Architecture notes · build-in-public

Why the coach runs a bounded agentic loop

By Wibo · Amsterdam Published 13 Jun 2026 ~6 min read

In short

The course's coach is a real agentic loop, not a chat wrapper: send a turn, check the model's stop_reason, run any requested tool, feed the result back, repeat, stop. The loop is bounded by an explicit turn budget and tool-call budget with an escalation path when either is hit.

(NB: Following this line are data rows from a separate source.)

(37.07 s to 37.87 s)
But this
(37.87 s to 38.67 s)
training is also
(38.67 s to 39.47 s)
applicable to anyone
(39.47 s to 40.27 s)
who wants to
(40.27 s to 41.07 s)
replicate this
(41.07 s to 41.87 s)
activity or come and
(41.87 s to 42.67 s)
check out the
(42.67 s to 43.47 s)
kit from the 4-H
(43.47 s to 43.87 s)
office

That bound is the same safety control the curriculum teaches in the agentic-loop module — OWASP LLM06, "Excessive Agency" — applied to our own coach. The build is the curriculum, so the safeguard the lesson preaches is the safeguard the code enforces.

The decision: build the loop, then bound it

The design spec set this direction before any code was written: build the coach "as a real agentic loop, not a chat wrapper," with the loop shape send → check stop_reason → if tool_use: run tool + append result → loop → end_turn, and — this is the load-bearing instruction — "Bound it: turn/tool budget + done-condition + escalation (this is the module's lesson, applied)." That sentence is in the design doc's coach section, and the coach module it refers to (trackB.m2.agentic-loop) is the canonical reference content the rest of the catalog is authored against.

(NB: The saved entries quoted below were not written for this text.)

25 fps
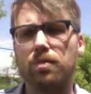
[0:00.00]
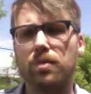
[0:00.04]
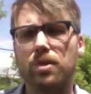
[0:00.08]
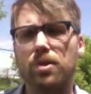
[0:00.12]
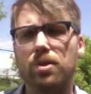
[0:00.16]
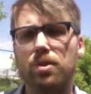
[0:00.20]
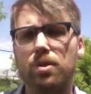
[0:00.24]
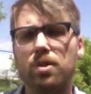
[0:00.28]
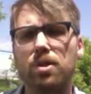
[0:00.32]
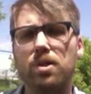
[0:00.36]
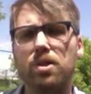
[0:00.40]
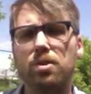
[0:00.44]

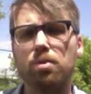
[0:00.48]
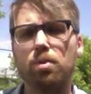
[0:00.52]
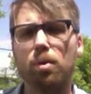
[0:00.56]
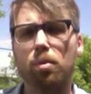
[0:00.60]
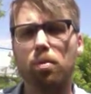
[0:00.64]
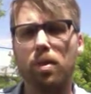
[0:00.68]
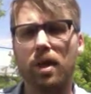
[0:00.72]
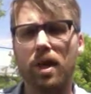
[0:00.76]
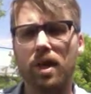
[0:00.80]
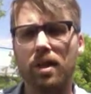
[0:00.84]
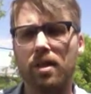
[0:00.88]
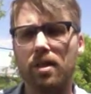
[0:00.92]
Students were
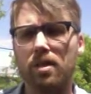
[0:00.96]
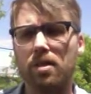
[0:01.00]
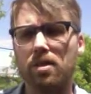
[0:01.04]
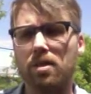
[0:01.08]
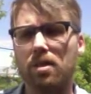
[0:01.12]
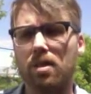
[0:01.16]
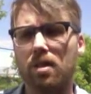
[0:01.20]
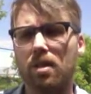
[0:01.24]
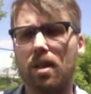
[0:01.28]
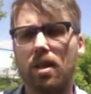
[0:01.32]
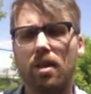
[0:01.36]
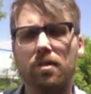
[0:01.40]

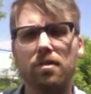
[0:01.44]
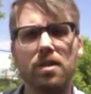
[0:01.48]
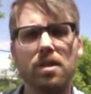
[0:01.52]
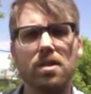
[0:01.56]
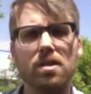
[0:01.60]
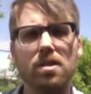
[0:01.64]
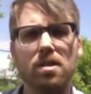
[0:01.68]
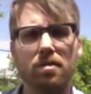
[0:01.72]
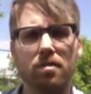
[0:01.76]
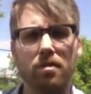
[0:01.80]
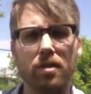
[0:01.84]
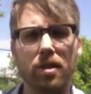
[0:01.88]
punished, often
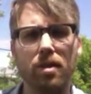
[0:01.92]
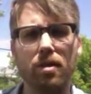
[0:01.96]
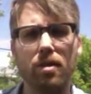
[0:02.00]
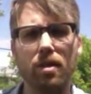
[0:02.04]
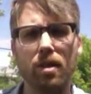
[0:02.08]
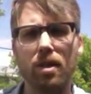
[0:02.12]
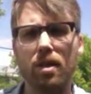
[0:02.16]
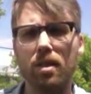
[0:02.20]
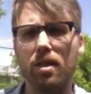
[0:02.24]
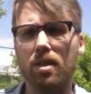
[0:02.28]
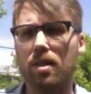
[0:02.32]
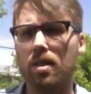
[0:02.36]

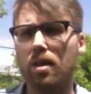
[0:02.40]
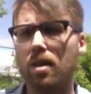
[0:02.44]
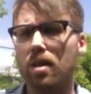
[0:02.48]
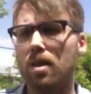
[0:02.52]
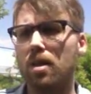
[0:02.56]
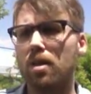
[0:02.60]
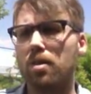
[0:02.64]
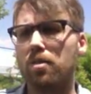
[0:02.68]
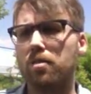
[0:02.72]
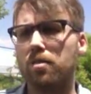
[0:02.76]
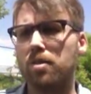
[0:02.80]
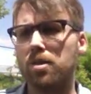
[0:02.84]
severely,
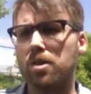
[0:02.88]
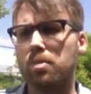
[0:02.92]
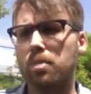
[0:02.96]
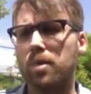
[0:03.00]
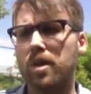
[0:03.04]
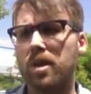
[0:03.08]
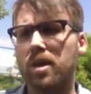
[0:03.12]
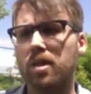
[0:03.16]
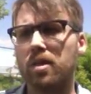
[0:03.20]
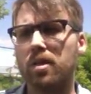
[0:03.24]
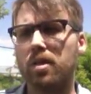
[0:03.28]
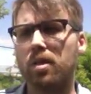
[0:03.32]
for
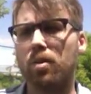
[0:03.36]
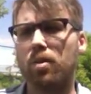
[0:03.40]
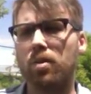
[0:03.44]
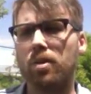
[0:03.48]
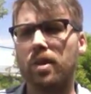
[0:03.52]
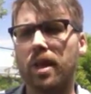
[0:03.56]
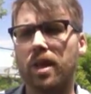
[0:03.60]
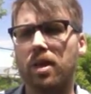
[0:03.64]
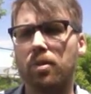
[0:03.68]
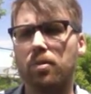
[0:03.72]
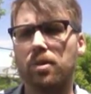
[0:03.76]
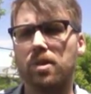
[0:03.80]
speaking their own
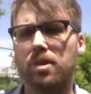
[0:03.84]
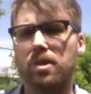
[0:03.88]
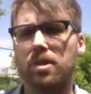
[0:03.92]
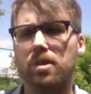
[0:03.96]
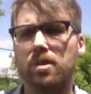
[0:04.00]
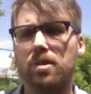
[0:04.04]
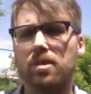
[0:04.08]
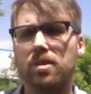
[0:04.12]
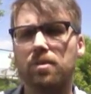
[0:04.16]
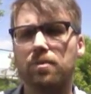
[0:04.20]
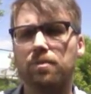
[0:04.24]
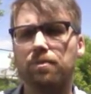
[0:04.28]

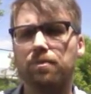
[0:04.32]
languages.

So the loop wasn't bounded as an afterthought once it misbehaved. The bound was a design requirement, because the whole product premise is that you learn the discipline by building the thing that needs the discipline.

What the bound actually is

Two hard caps live at the top of the coach loop, as named constants, with the rationale in the comment beside them:

// Bounded agency (OWASP LLM06): hard caps on model turns and tool calls so the
// loop can never run away. These are the safeguard the module itself teaches.
export const MAX_TURNS = 6;
export const MAX_TOOL_CALLS = 8;

The loop runs while (turns < MAX_TURNS). On each turn it streams a model response, collects any tool_use blocks, and inspects the stop reason. If the model stopped to call tools, the loop dispatches each one — but first checks the running tool count against MAX_TOOL_CALLS. Cross that line and the loop emits an explicit annotation and stops rather than continuing:

// inside the tool-dispatch path, before running a tool:
if (toolCalls >= MAX_TOOL_CALLS) {
  yield { type: 'annotation',
    text: 'Tool-call budget reached — escalating to a human/stopping ' +
          '(bounded agency, OWASP LLM06).' };
  yield { type: 'done', stop_reason: 'tool_budget' };
  return;
}

If instead the model stops on its own (end_turn), the loop yields done and returns — the normal exit. And if the turn budget runs out before the model is satisfied, the loop emits a max_turns annotation and stops "to avoid a runaway loop." Three exits, all explicit: the model is done, the tool budget is spent, or the turn budget is spent. There is no fourth path where the loop just keeps going.

Why a chat wrapper wouldn't have taught this

A naive "stream the model and render tokens" coach never has to confront stop_reason, never assembles the assistant turn (text blocks first, then tool-use blocks) the way the API expects, and never has to decide what "done" means or what happens when the model won't stop. Writing those branches by hand is where the agentic-loop lesson actually lands.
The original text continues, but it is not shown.